Loading Now

Modernizing Terraform Pipelines on Azure: OIDC Federation for GitHub Actions and Azure DevOps

Many Terraform-on-Azure pipelines still use the same authentication methods they adopted three years ago. This often involves relying on a long-lived ARM_CLIENT_SECRET stored in GitHub Actions or Azure DevOps—set once, circulated around, and only refreshed when something goes wrong.

This credential tends to be the most overlooked in cloud settings and is statistically prone to leaking. Issues can arise when a developer takes a screenshot of a variable group, a pipeline log reveals a secret, a fork inherits access unexpectedly, or the secret simply expires on a Friday evening, impacting production deployments.

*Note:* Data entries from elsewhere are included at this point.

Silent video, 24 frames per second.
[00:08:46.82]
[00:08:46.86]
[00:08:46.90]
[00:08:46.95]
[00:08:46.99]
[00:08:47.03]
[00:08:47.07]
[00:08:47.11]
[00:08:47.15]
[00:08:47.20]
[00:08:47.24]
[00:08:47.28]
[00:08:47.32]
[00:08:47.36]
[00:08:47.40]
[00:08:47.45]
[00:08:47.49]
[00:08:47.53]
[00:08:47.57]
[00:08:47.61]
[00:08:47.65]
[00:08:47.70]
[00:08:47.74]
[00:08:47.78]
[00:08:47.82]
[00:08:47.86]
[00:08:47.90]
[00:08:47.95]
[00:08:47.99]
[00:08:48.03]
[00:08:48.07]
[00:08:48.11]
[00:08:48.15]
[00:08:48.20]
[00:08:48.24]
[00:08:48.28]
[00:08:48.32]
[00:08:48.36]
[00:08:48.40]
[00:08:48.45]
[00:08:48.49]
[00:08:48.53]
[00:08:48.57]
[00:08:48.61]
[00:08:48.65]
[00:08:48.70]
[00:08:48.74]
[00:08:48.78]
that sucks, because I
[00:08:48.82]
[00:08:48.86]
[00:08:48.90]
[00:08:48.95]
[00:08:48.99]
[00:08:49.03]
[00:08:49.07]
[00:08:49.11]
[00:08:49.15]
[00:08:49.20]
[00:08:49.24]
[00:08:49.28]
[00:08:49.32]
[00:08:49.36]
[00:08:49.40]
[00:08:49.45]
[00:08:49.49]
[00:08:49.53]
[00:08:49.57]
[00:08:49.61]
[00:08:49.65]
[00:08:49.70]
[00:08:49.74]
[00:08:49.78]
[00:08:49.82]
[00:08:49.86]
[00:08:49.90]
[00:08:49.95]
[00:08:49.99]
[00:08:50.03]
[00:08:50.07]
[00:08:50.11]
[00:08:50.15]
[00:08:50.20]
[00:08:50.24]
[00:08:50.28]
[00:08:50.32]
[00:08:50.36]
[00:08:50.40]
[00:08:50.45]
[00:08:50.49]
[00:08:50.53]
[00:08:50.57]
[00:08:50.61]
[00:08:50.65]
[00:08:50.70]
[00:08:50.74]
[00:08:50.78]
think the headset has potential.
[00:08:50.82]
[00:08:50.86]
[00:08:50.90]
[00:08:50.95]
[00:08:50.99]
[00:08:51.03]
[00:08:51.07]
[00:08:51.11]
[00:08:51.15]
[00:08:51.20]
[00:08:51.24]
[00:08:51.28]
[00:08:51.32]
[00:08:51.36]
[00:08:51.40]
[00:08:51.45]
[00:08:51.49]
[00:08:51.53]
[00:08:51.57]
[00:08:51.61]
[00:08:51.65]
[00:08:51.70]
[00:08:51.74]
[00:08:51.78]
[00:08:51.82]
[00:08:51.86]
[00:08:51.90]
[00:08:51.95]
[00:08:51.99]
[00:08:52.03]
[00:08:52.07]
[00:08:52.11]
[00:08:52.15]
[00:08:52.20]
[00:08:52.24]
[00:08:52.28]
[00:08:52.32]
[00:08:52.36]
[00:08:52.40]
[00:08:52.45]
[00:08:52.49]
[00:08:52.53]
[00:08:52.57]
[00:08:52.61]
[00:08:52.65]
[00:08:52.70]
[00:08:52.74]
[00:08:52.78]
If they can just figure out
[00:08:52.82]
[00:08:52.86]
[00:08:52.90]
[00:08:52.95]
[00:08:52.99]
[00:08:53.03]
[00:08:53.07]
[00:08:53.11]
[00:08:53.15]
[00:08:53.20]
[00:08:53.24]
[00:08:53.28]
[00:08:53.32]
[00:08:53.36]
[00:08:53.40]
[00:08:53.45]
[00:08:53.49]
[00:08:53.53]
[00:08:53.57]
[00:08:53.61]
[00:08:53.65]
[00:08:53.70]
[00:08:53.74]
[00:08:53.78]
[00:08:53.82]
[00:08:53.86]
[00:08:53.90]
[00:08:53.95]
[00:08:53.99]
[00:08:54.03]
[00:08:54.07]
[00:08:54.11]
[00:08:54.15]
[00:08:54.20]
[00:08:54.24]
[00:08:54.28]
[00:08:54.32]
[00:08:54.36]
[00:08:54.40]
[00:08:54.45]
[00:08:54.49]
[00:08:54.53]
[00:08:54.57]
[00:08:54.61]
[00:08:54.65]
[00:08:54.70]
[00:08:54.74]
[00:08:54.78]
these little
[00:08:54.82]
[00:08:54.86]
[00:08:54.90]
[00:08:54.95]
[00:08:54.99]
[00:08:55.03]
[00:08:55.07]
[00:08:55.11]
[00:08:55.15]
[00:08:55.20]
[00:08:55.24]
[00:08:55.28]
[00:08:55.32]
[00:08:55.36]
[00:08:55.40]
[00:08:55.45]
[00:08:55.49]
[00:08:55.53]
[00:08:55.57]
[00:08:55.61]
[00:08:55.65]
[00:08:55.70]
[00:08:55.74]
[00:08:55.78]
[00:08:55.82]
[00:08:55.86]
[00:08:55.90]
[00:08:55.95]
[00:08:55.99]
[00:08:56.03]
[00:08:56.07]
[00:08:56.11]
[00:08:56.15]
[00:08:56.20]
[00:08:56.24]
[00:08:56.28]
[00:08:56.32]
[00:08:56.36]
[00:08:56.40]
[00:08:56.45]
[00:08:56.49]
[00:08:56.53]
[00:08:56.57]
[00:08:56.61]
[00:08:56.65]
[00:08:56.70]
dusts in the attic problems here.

However, Workload Identity Federation (WIF) eliminates these problems. Instead of handling secrets, the pipeline creates a short-lived token at runtime and exchanges it for an Azure access token through Microsoft Entra. This system has been available in GitHub Actions since 2021, and Azure DevOps introduced WIF in February 2024. The azurerm Terraform provider has supported it since version 3.7.

This post will guide you through the entire process for both GitHub Actions and Azure DevOps, based on my experiences across multiple client environments.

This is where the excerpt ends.